Locate "[7:12.35-7:13.42]" in the data below, then output the line it is on and all following lines through the last, word for word. Skip any pictures.
########################################
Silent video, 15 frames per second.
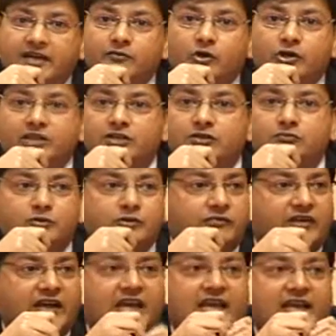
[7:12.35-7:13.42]
I wanted to
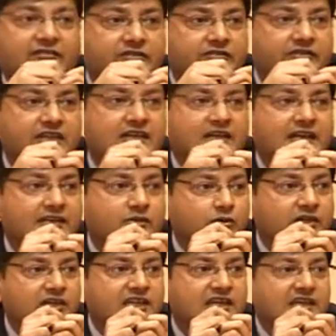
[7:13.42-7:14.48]
put 5 lakh, 15
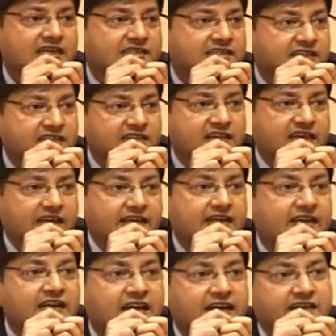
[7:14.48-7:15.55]
lakh, 20 lakh, 30
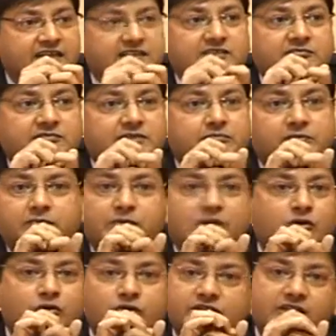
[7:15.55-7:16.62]
lakh, and trust me,
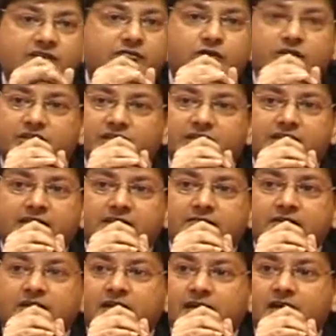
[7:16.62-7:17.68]
people don't think for
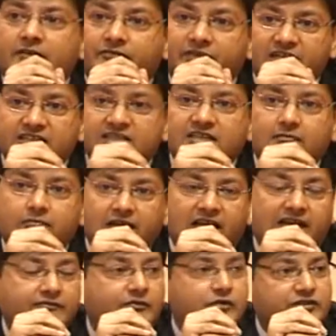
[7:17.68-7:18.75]
creating a financial
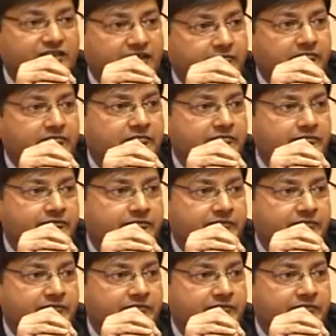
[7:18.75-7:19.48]
plan for them.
########################################
Response to the task.
[7:12.35-7:13.42]
I wanted to
[7:13.42-7:14.48]
put 5 lakh, 15
[7:14.48-7:15.55]
lakh, 20 lakh, 30
[7:15.55-7:16.62]
lakh, and trust me,
[7:16.62-7:17.68]
people don't think for
[7:17.68-7:18.75]
creating a financial
[7:18.75-7:19.48]
plan for them.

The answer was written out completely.